Ainsi qu’on voit plorer la chaste tourterelle
Quand la mort a esteint la moitié de son cœur
Je veux en accusant ma fortune cruelle,
Eslongné de vos yeux souspirer ma douleur.

N’ay-je pas bien raison de faire ouir ma plainte,
Puis qu’à votre depart mon cœur s’en va de moy ?
Et que ployant au joug d’une force contrainte
Il me faut supporter mon tenebreux esmoy ?

Non non je ne sçaurois tenir en mon courage
Sans le manifester, mon regret ennuyeux,
Ains je veux tesmoignant mon desplaisant dommage
D’un pleur continuel tenir moite mes yeux.

En lieu de sang j’auray une source eternelle
D’une eau preste à monter en mon pensif cerveau,
Ou se changeant en pleurs viendra continuelle
Couler sur mon visage en un double ruisseau.

De mes venteux poumons le devoir ordinaire
Sera de soupirer, & en air me changer
Afin de plaindre mieux l’aventure contraire,
Qui las ! me veut de vous par l’absence estranger.

Est-ce pas un malheur assez fort pour contraindre
Les esprits plus felons, à distiller en pleurs,

Que voir venir leur mal ? j’ay donc cause de plaindre
Lors que vous absentant j’aperçoy mes malheurs.

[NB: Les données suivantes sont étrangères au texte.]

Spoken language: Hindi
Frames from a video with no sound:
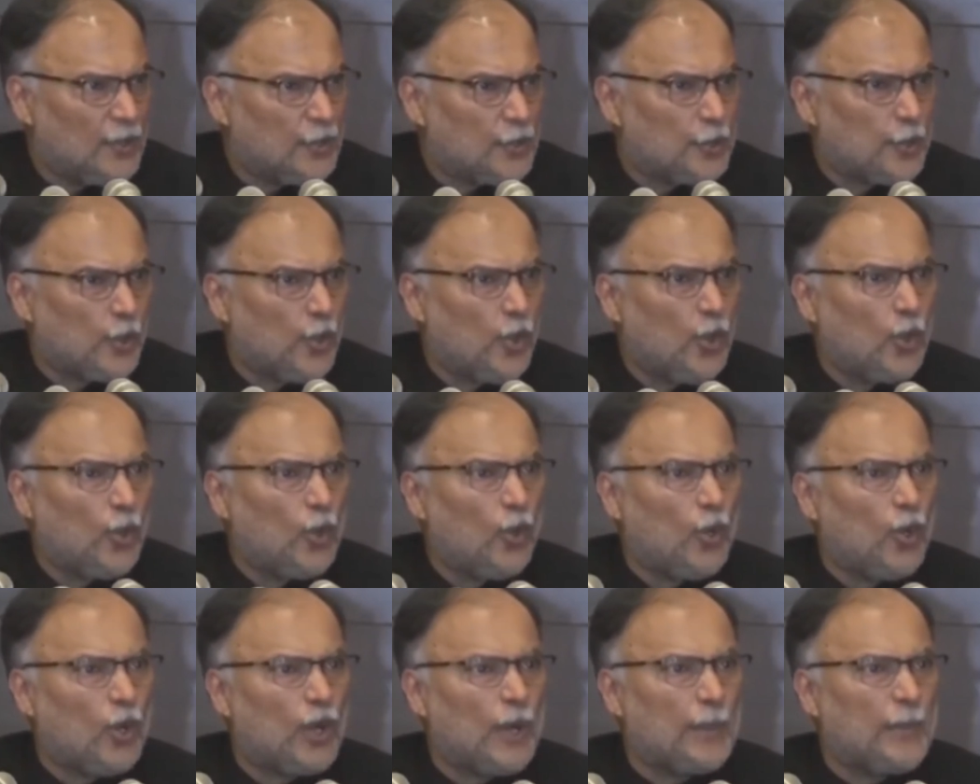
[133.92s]
जो
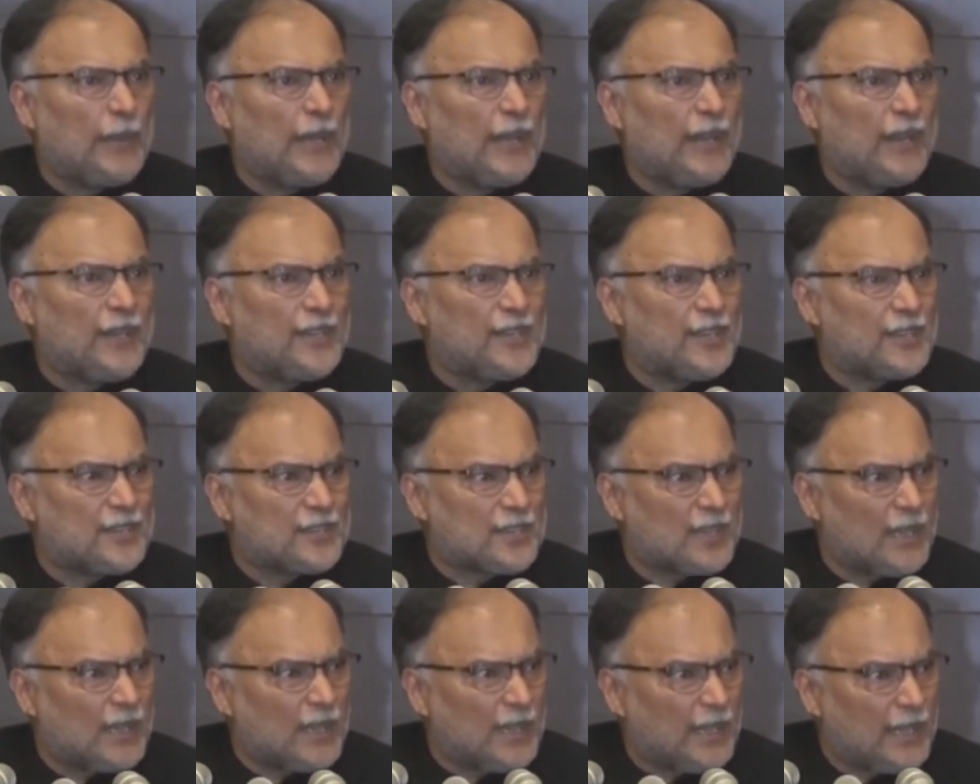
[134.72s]
लोग अभी
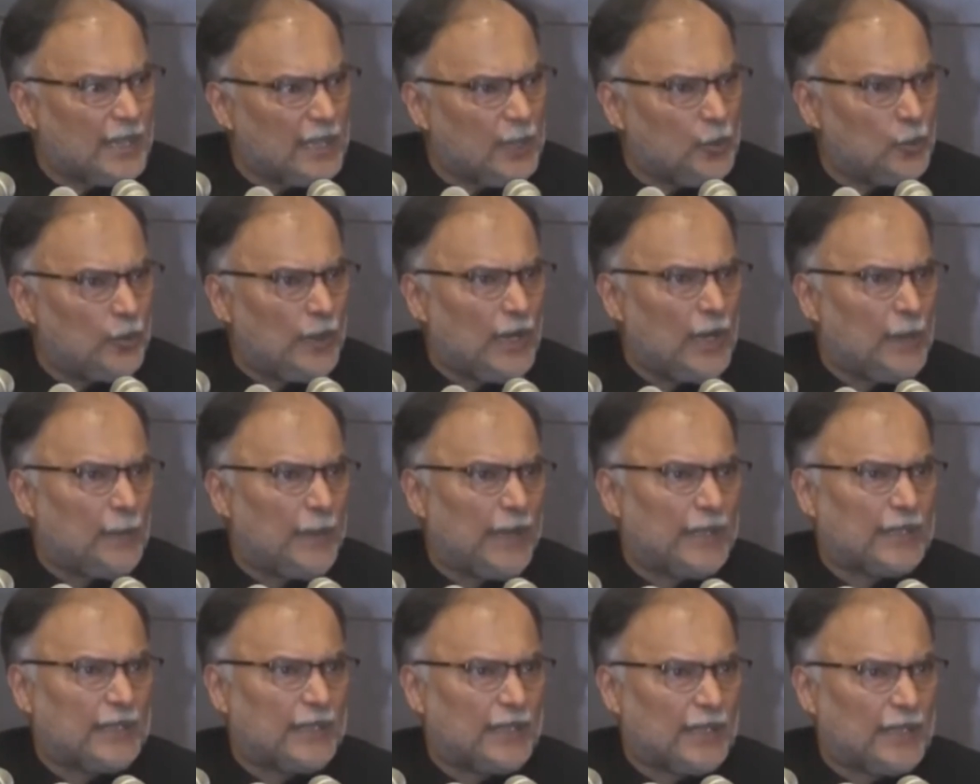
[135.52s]
रजिस्टर नहीं हुए
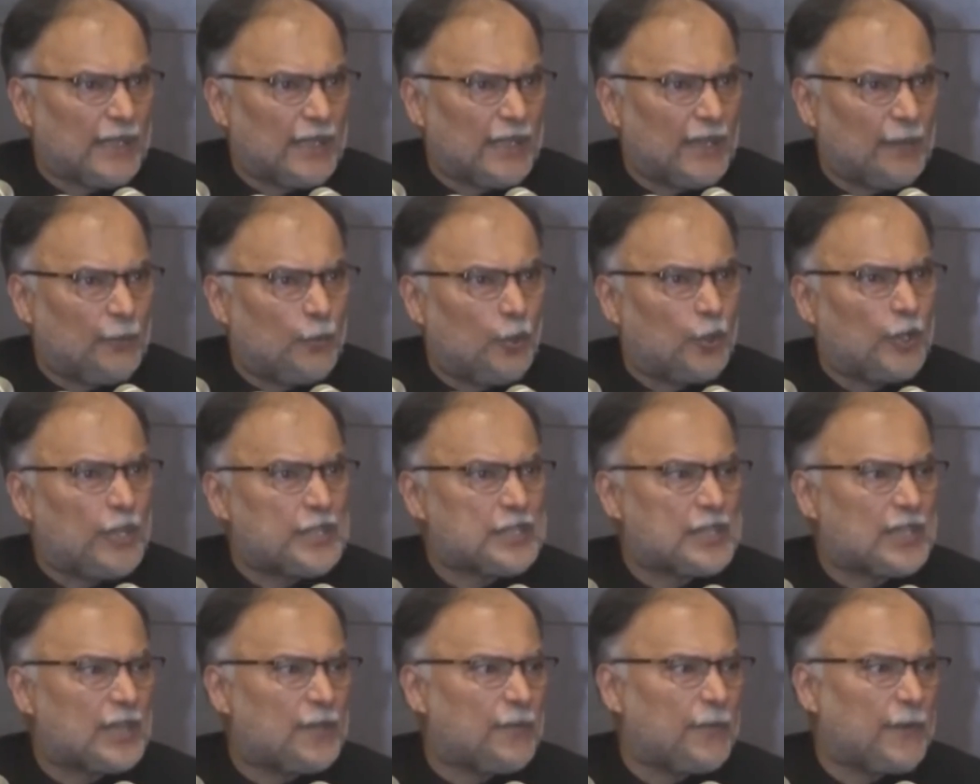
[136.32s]
आबादी के वो
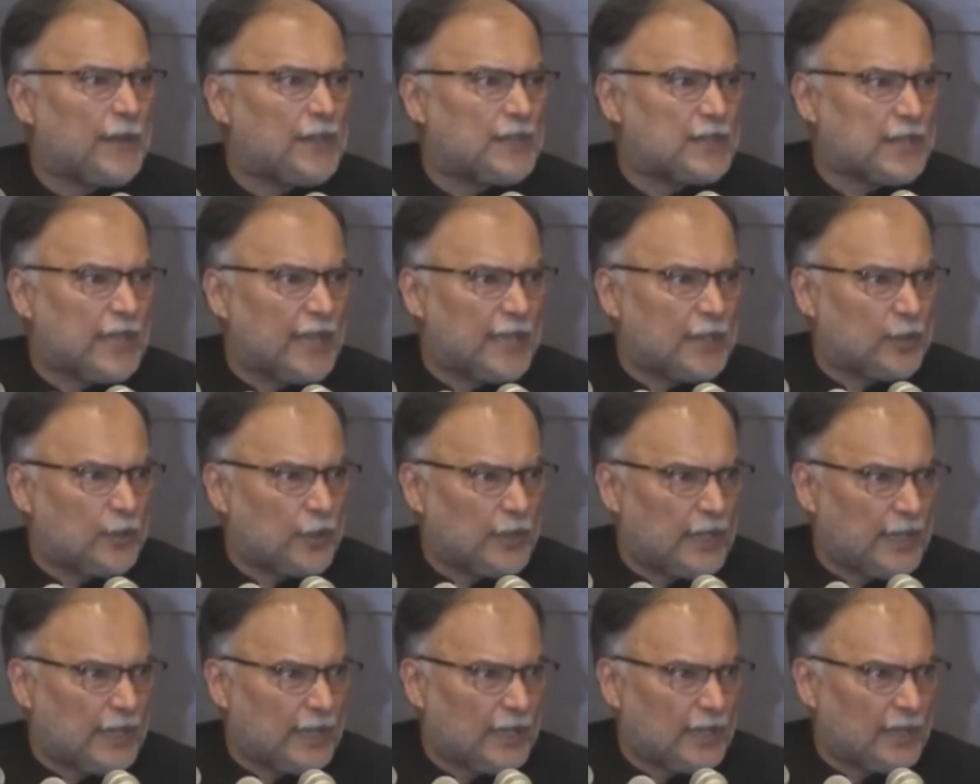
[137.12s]
डिसनफ्रेंचाइज हो
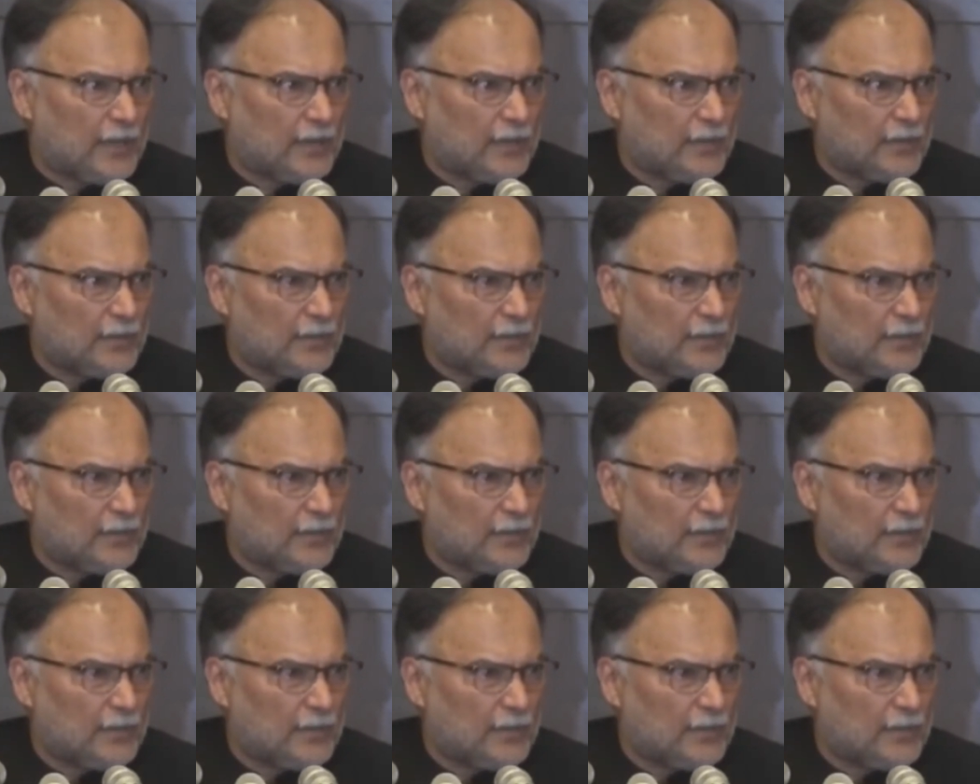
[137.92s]
जाएंगे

Bien tost d’un noir manteau la terre environnee
Effacera le jour, & seul je m’en iray,
Jettant mille souspirs pleurer ma destinee
Si tost que de vos yeux la clarté je perdray.

Regrettant sans cesser de vos yeux la presence,
Je n’auray bien aucun pour me desennuyer,
Qu’en mon mal renaissant changer en autre essence,
Pour m’exhalant en pleurs en souspirs me noyer.

Esperance fuyez, car vous trompez ma vie,
Je veux sans esperer me tenir en mon mal,
Pour estre bien heureux je ne veux autre envie,
Que suyvre les erreurs de mon malheur fatal.

Courez tant que voudrez, inconstante fortune,
Je seray obstiné resolu en mes maux,
Attendant jour à jour que ma peine importune
Vienne en fin accabler mon chef sous mes travaux.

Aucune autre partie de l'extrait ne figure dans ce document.